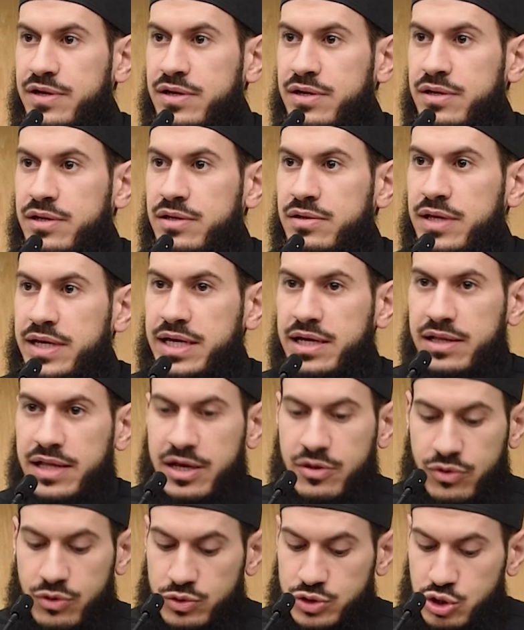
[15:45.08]
that he allowed
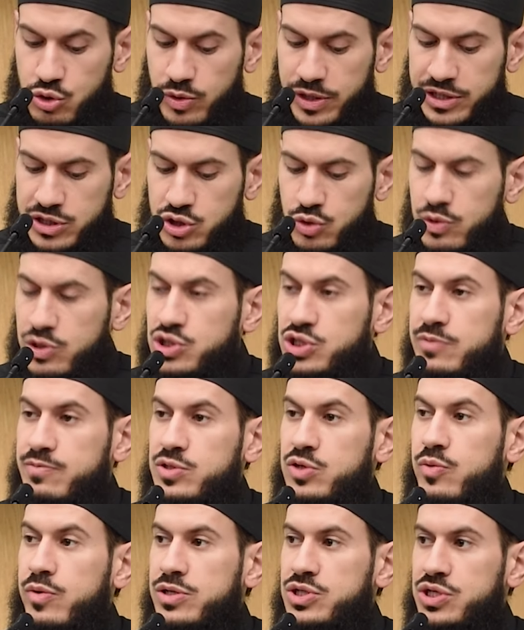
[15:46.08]
those who wanted to worship to
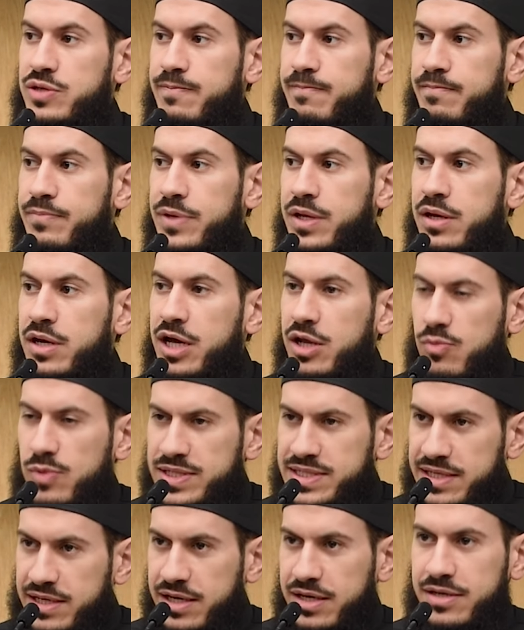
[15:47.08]
worship. And once
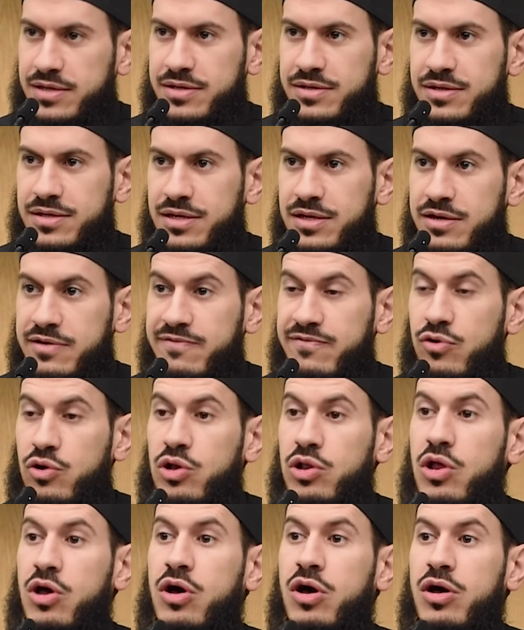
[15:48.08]
again, for a
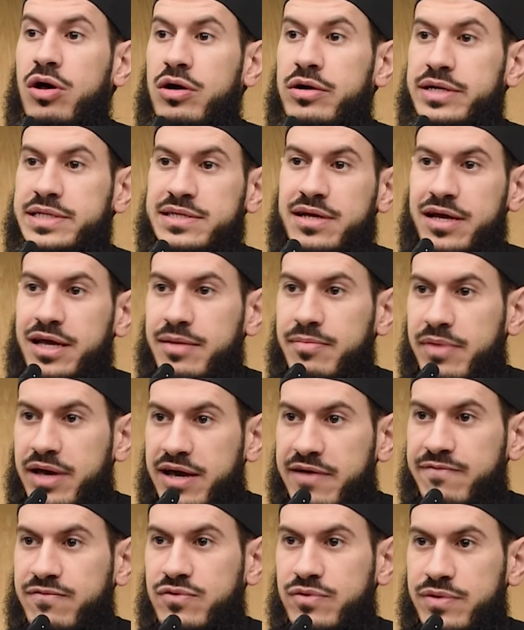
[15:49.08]
long time
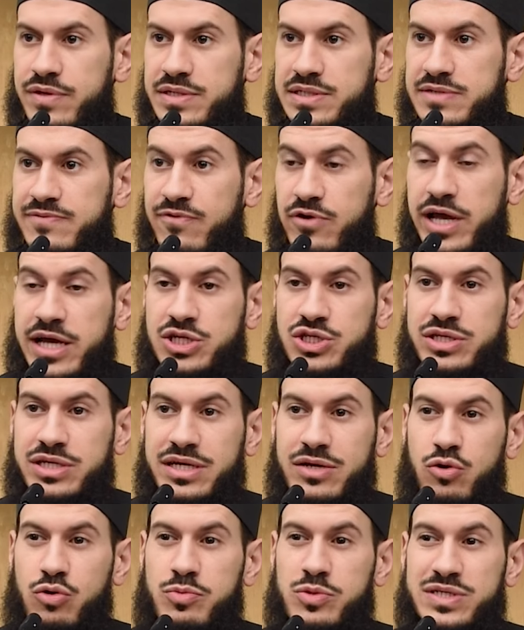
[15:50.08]
after this, for actually
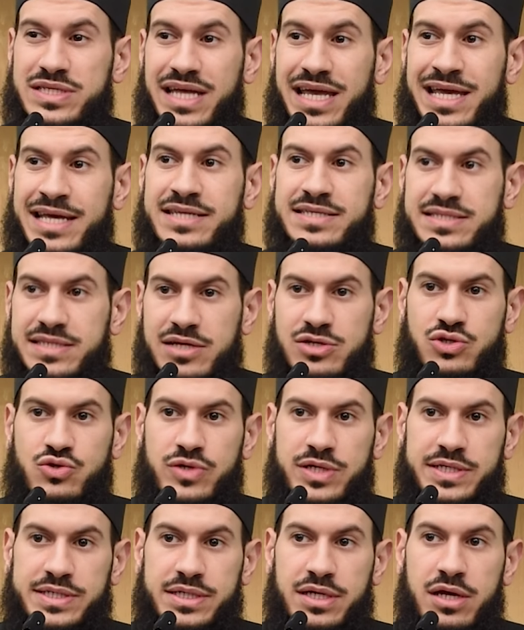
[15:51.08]
almost 8
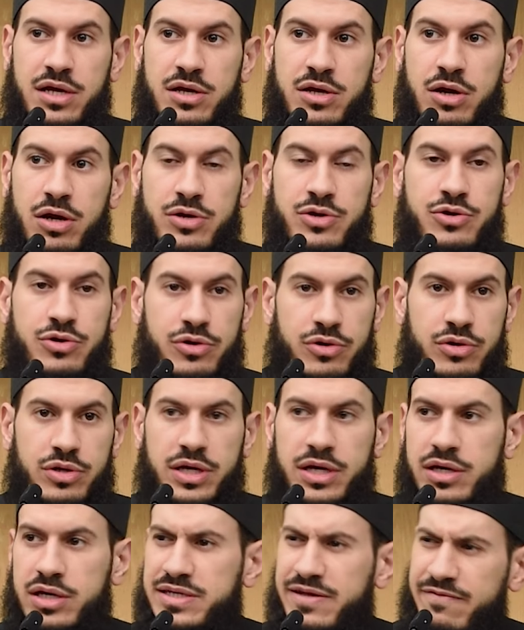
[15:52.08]
centuries
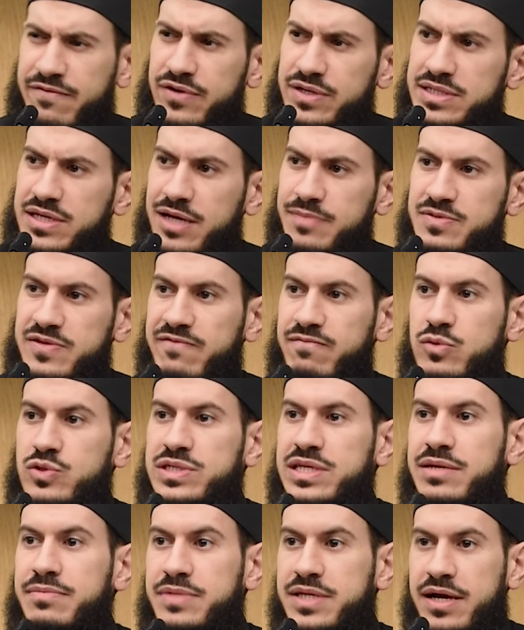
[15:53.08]
under different types of
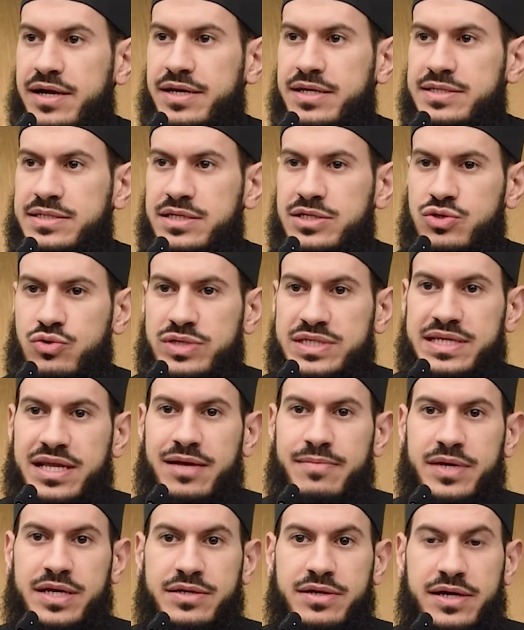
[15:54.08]
Muslim dynasties or
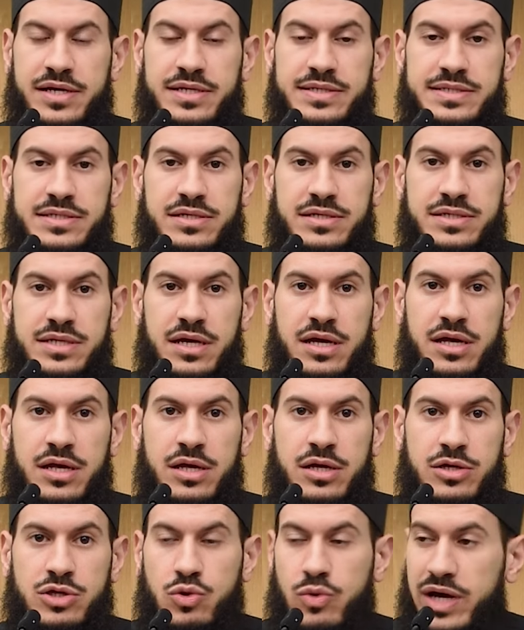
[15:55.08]
Islamic dynasties,
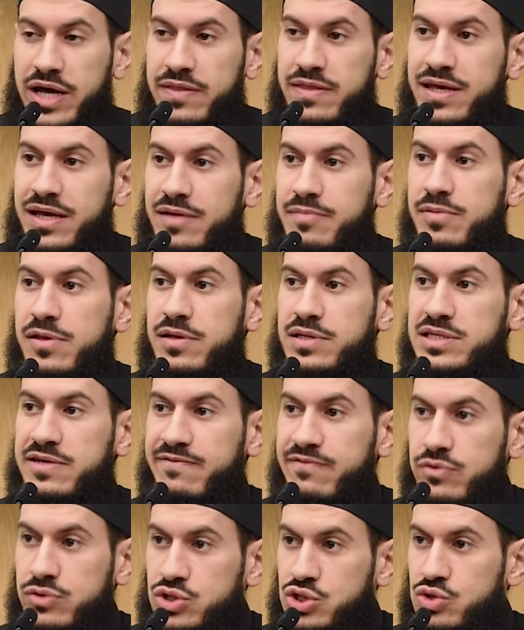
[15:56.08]
you had the ability
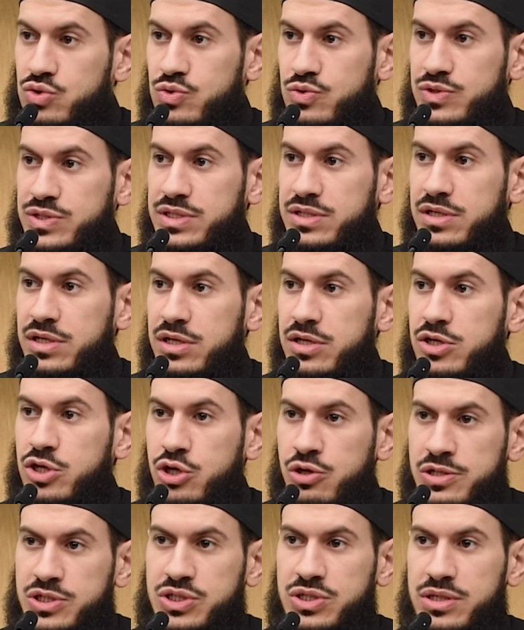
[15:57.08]
for Jews,
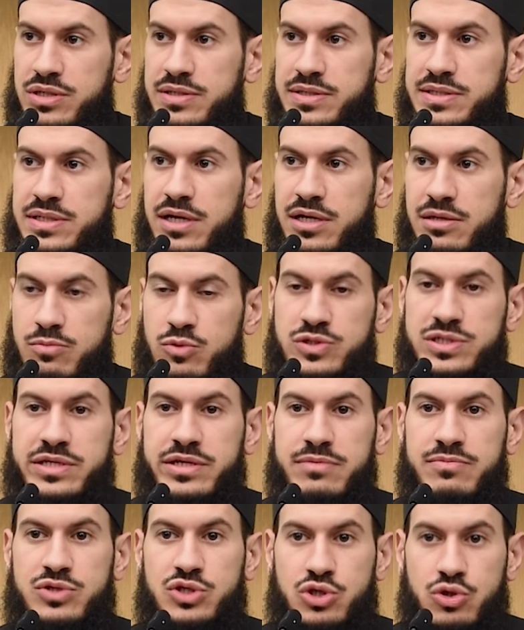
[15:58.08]
Christians, and
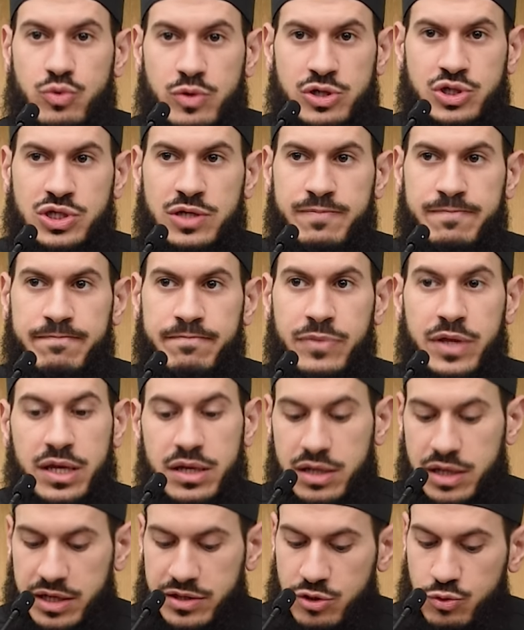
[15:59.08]
Muslims to worship,
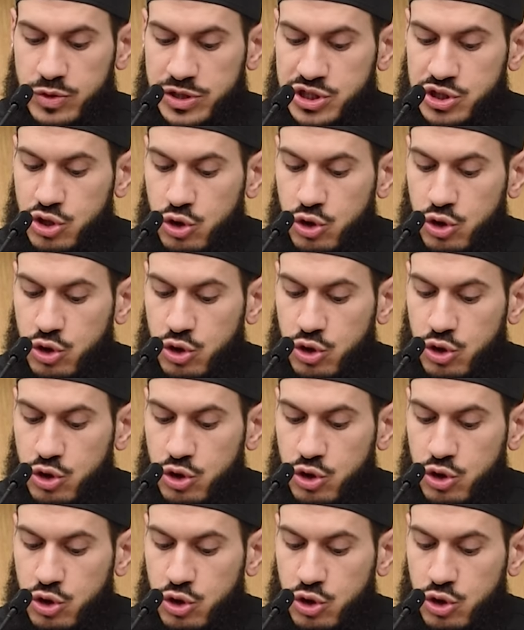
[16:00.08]
and there was no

========================================================================

● The task: The entire listing above, word for word and without pictures, is what should be output.

● Your response:
[15:45.08]
that he allowed
[15:46.08]
those who wanted to worship to
[15:47.08]
worship. And once
[15:48.08]
again, for a
[15:49.08]
long time
[15:50.08]
after this, for actually
[15:51.08]
almost 8
[15:52.08]
centuries
[15:53.08]
under different types of
[15:54.08]
Muslim dynasties or
[15:55.08]
Islamic dynasties,
[15:56.08]
you had the ability
[15:57.08]
for Jews,
[15:58.08]
Christians, and
[15:59.08]
Muslims to worship,
[16:00.08]
and there was no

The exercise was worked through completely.